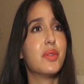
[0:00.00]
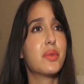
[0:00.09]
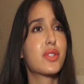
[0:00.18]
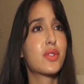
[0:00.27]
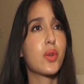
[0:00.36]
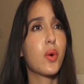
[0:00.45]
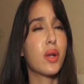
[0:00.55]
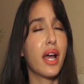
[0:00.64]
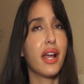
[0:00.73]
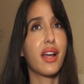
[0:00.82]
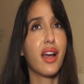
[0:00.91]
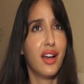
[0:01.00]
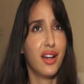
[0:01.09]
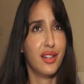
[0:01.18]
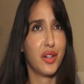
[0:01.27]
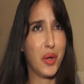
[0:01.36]
It was so like
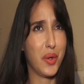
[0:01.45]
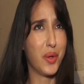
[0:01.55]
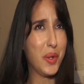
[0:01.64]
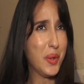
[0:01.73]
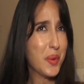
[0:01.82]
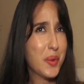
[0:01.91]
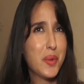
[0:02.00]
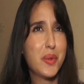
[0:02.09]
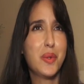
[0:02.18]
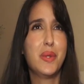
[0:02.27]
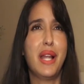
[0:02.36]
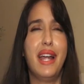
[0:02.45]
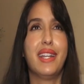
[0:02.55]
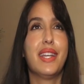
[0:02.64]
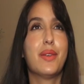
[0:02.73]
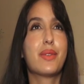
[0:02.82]
cool,
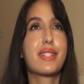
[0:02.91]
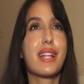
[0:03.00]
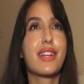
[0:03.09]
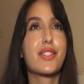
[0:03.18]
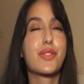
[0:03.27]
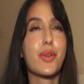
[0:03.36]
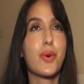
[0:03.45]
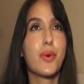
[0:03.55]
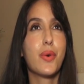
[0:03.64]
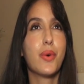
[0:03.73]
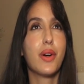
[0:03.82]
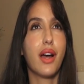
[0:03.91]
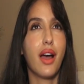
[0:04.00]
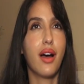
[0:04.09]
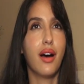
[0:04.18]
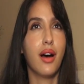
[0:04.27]
and he was like so
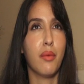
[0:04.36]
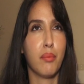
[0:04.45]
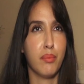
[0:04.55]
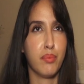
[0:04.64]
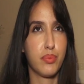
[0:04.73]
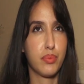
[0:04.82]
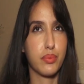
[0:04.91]
um,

• **What to work on**: The answer must be the full listing above, copied exactly, with no pictures in it.

• **Output**:
[0:00.00]
[0:00.09]
[0:00.18]
[0:00.27]
[0:00.36]
[0:00.45]
[0:00.55]
[0:00.64]
[0:00.73]
[0:00.82]
[0:00.91]
[0:01.00]
[0:01.09]
[0:01.18]
[0:01.27]
[0:01.36]
It was so like
[0:01.45]
[0:01.55]
[0:01.64]
[0:01.73]
[0:01.82]
[0:01.91]
[0:02.00]
[0:02.09]
[0:02.18]
[0:02.27]
[0:02.36]
[0:02.45]
[0:02.55]
[0:02.64]
[0:02.73]
[0:02.82]
cool,
[0:02.91]
[0:03.00]
[0:03.09]
[0:03.18]
[0:03.27]
[0:03.36]
[0:03.45]
[0:03.55]
[0:03.64]
[0:03.73]
[0:03.82]
[0:03.91]
[0:04.00]
[0:04.09]
[0:04.18]
[0:04.27]
and he was like so
[0:04.36]
[0:04.45]
[0:04.55]
[0:04.64]
[0:04.73]
[0:04.82]
[0:04.91]
um,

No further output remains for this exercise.